2. Demonstration of a beautiful brass victorian gyroscope. Explains briefly how mass can be measured. A demonstration of angle of friction. Importance of not defining laws/rules that restrict understanding.
Oh my, these happen to be the best releases currently! The russian federal government entirely opened up to public three hundred reports! Check them out at ufosecretXnet (replace X with . )
Eric was a lovely guy and did some brilliant work on electromagnetic levitation, leading to Maglev trains, in the 60s when I met him at Imperial College, London.
Sadly, he made a wrong turn with gyros (pardon the pun) and made himself look a little foolish in later life. Pity, but that's humans for you.
This is the same guy who gave a royal institution lecture, and then gave a similar although slightly simplified lecture for the royal institution Christmas lecture designed for children, the original lecture he gave was deleted rather than published. Although he was a well respected ELECTRICAL engineer gyroscopes come under Mechanical Engineering and the as a 3rd year student studing Mechanical Engineering I can tell you it is just a case of CONSERVATION OF ANGULAR MOMENTUM.
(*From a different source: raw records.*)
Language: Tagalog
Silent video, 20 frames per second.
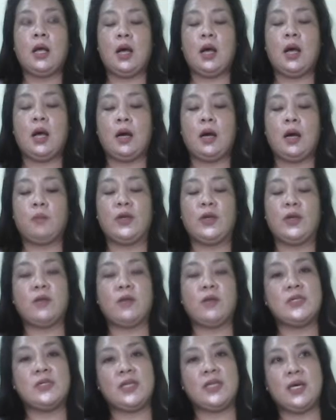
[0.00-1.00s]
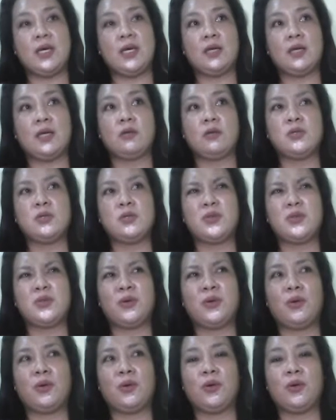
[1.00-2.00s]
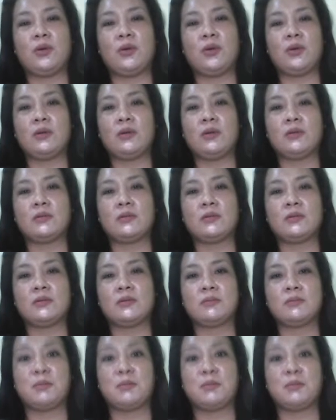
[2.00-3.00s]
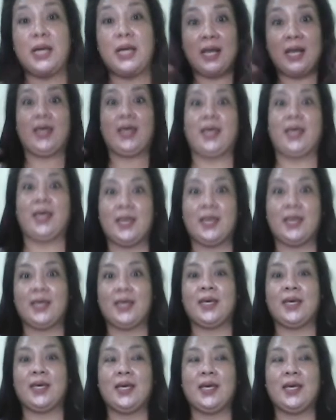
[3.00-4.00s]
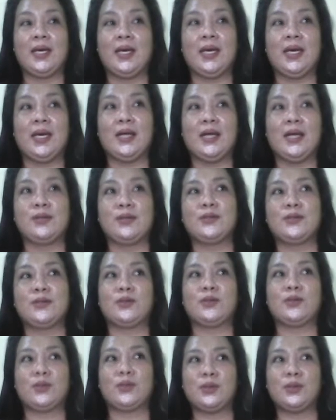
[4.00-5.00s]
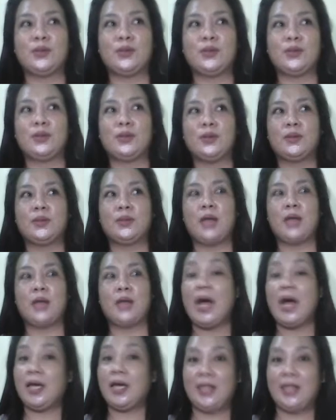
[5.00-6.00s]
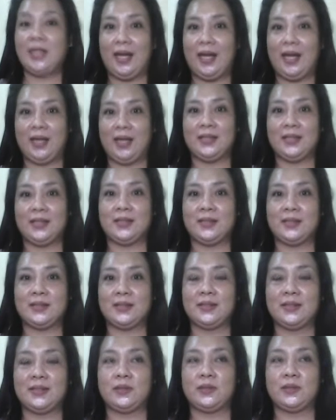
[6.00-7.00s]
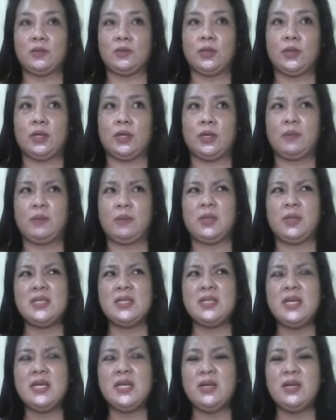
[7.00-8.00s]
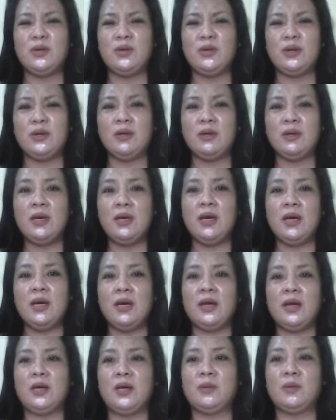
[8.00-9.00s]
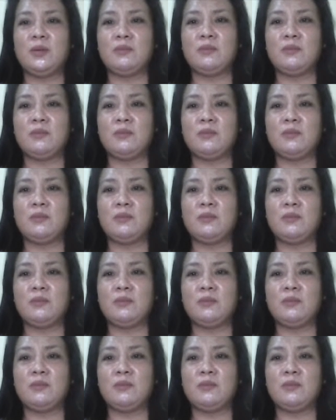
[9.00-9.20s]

um, when I was a kid gusto ko malaki gusto ko akin lahat okay kasi ganun ang um,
I deduce that you have never picked up a physics textbook! One of the most fundamental laws of classical mechanics is that linear and rotational momenta are separately conserved. Unfortunately, rotational momentum is often poorly defined in mechanics textbooks; thus causing confusion. One of Laithwaite's publications showed that he had indeed based his ideas upon such a poor textbook explanation. Being an engineer, rather than a physicist, he did not check the facts very carefully.
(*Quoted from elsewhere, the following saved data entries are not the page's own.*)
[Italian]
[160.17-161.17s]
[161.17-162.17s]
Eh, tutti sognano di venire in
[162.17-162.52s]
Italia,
infinity? do those block weigh INFINITY kilograms??? ta fuck you talkin about you idiot
upublic 8 months ago
Oh my, these happen to be the best releases currently! The russian federal government entirely opened up to public three hundred reports! Check them out at ufosecretXnet (replace X with . )
kridikz2ten 1 year ago
Eric was a lovely guy and did some brilliant work on electromagnetic levitation, leading to Maglev trains, in the 60s when I met him at Imperial College, London.
Sadly, he made a wrong turn with gyros (pardon the pun) and made himself look a little foolish in later life. Pity, but that's humans for you.
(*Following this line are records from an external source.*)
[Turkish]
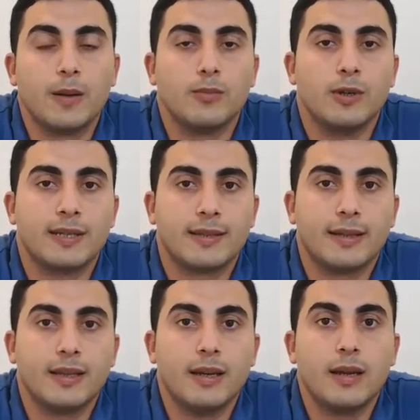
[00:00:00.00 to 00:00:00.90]
Bu
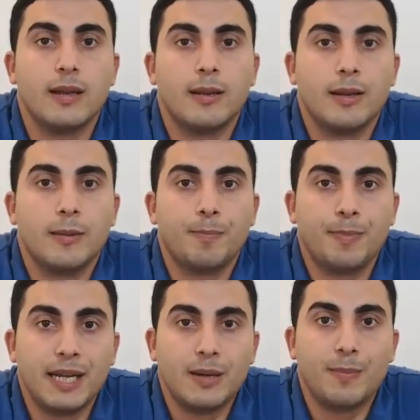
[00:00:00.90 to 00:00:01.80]
esnada
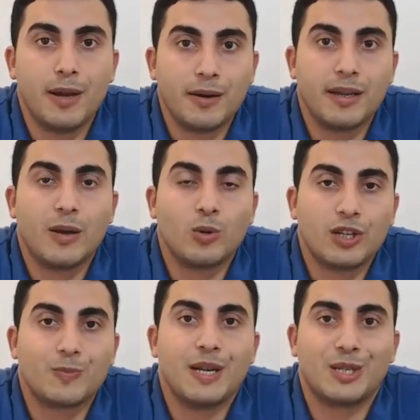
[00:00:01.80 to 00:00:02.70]
Billy Barry'e
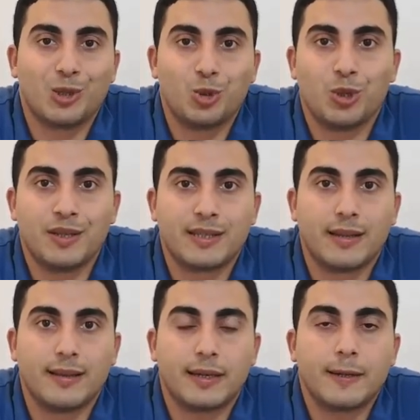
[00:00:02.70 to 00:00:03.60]
ulaşmaya çalışıyor
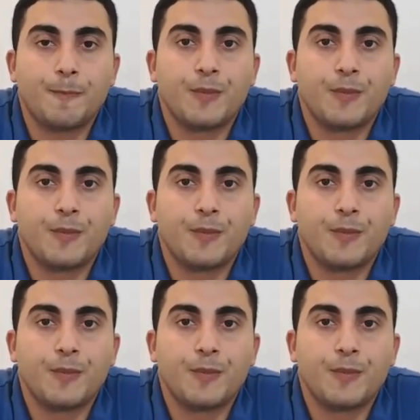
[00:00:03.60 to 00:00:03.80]
insanlar.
ContemporaryScience 3 years ago
This is the same guy who gave a royal institution lecture, and then gave a similar although slightly simplified lecture for the royal institution Christmas lecture designed for children, the original lecture he gave was deleted rather than published. Although he was a well respected ELECTRICAL engineer gyroscopes come under Mechanical Engineering and the as a 3rd year student studing Mechanical Engineering I can tell you it is just a case of CONSERVATION OF ANGULAR MOMENTUM.
Stevros3 3 years ago
AARH NO part 3.
Domytar 3 years ago
Is this a Royal Society lecture? whos the guy?
JUPitervivo 3 years ago
What, no part 3? :(
Blurns 3 years ago
I deduce that you have never picked up a physics textbook! One of the most fundamental laws of classical mechanics is that linear and rotational momenta are separately conserved. Unfortunately, rotational momentum is often poorly defined in mechanics textbooks; thus causing confusion. One of Laithwaite's publications showed that he had indeed based his ideas upon such a poor textbook explanation. Being an engineer, rather than a physicist, he did not check the facts very carefully.
flowerbower 3 years ago
Atleast clarify why you are blasting this guy in every video.What exactly is flawed in his theory?
jitinsamuel 3 years ago
"None of it, he endlessly reminds us, is supposed to disprove orthodox science."
So that is why he later told journalists that he was going to build an antigravity machine?